Alors que les incendies s'enchaînent depuis le début de l'année et que le feu dans les Landes est toujours actif, le porte-parole national de l'intersyndicale des sapeurs-pompiers, Xavier Boyet, alerte une nouvelle fois sur Europe 1 sur le manque de moyens chroniques des soldats du feu.
À la suite d'une rencontre avec le ministre de l'Intérieur, Laurent Nuñez, jeudi 13 août 2026, portant sur des "moyens qui ne suivent pas", les syndicats de pompiers se sont déclarés "très déçus". Ils appellent à manifester le 29 septembre.
20 ans de revendications identiques
C'est dans un contexte particulièrement lourd, suite aux incendies ravageurs en Gironde et dans le Var, tandis que celui des Landes est encore loin d'être éteint, que Xavier Boyet, porte-parole national de l'intersyndicale des sapeurs-pompiers, a rencontré le ministre de l'Intérieur. La déception a été au rendez-vous.
"On attendait de la part du ministre, au moins des engagements, pas des intentions", a-t-il indiqué au micro d'Europe 1.
"Les intentions ne nous permettent pas de réaliser nos missions. Ce qu'il nous faut pour réaliser les missions, c'est un budget qui nous permettra de répondre à la demande des citoyens français. Il faut des moyens matériels et surtout des moyens humains. Il faut vraiment des engagements. Et ce qui nous met en colère, c'est que ça fait presque 20 ans que les revendications des sapeurs-pompiers et des organisations syndicales sont exactement les mêmes que celles que nous portons aujourd'hui."
"Il n'y a rien qui avance dans le pays. Il faut vraiment que nos autorités prennent conscience de la gravité de la situation au niveau de la sécurité civile."
Une situation de rupture de plus en plus inévitable
Alors que la sécheresse frappe le pays de plein fouet, Xavier Boyet estime que la situation "est en train d'assécher le dévouement des pompiers, comme on l'a connu avec les soignants".
"Jusqu'à quand ça va durer ? On fait plus qu'on devrait faire", poursuit-il.
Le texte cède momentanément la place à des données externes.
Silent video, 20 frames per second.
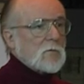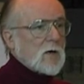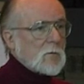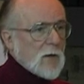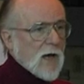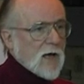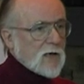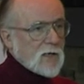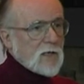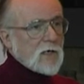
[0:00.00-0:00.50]

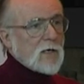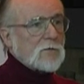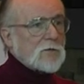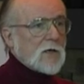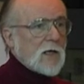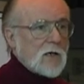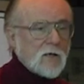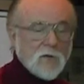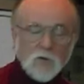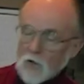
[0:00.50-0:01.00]
about
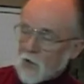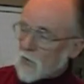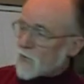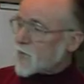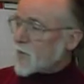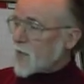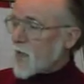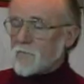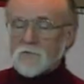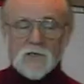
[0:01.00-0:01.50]
anything calls
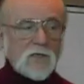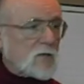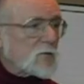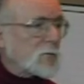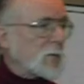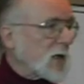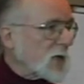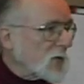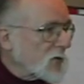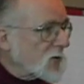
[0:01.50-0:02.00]
it evidence
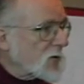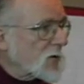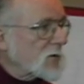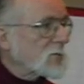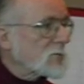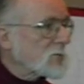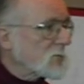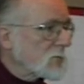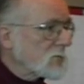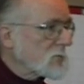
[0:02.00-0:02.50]
based.
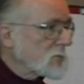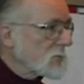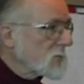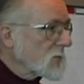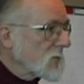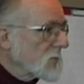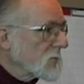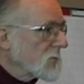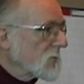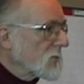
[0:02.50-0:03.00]

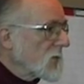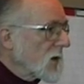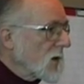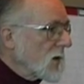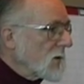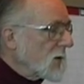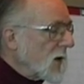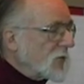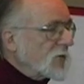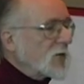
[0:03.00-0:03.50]

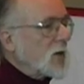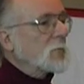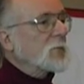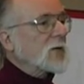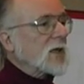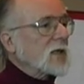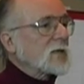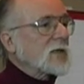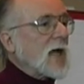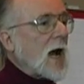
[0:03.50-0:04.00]
They've simply
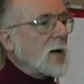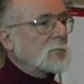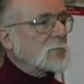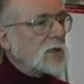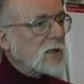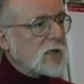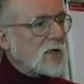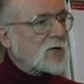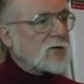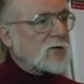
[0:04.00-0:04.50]
adopted this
"Chez les pompiers, on a la chance d'avoir le volontariat, donc avec un turnover assez important. Mais leur engagement n'est plus le même : ils s'engagent moins longtemps car ils sont déçus par le sens du travail."
Nécessité de renforcer les effectifs
Face aux difficultés qui touchent les sapeurs-pompiers, le porte-parole national de l'intersyndicale réclame le recrutement massif de 21 000 nouveaux soldats du feu pour permettre de répondre "à la sollicitation, aux missions qui sont imposées au niveau des services incendie".
"C'est plus de 4 millions d'interventions par an, et il faut des pompiers pour pouvoir intervenir. On a aussi une autre problématique : il y a des services d'urgence qui se ferment. Du coup, les sapeurs-pompiers transportent les victimes plus loin. Donc les interventions durent plus longtemps, nous sommes mobilisés plus longtemps, et si on ajoute à ça le temps d'attente aux urgences, une intervention qui durait une demi-heure avant peut aujourd'hui en durer quatre."
Définir un budget et de meilleures protections
Pour pallier toutes ces problématiques et "réaliser la mission de sécurité au sens large", il est nécessaire "d'avoir un budget".
Concernant le projet de loi sur la prévention et la lutte contre les feux de forêt, censé moderniser la Sécurité civile, Xavier Boyet insiste pour qu'il soit suffisamment "clair pour que les missions ne soient pas partagées avec d'autres", et que les pompiers soient "clairement identifiés comme étant les acteurs qui réalisent ce type de mission".
Avant de conclure sur la santé et l'importance d'avoir "des moyens de mieux se protéger. Il faut arrêter le déni et reconnaître que les fumées sont dangereuses et toxiques".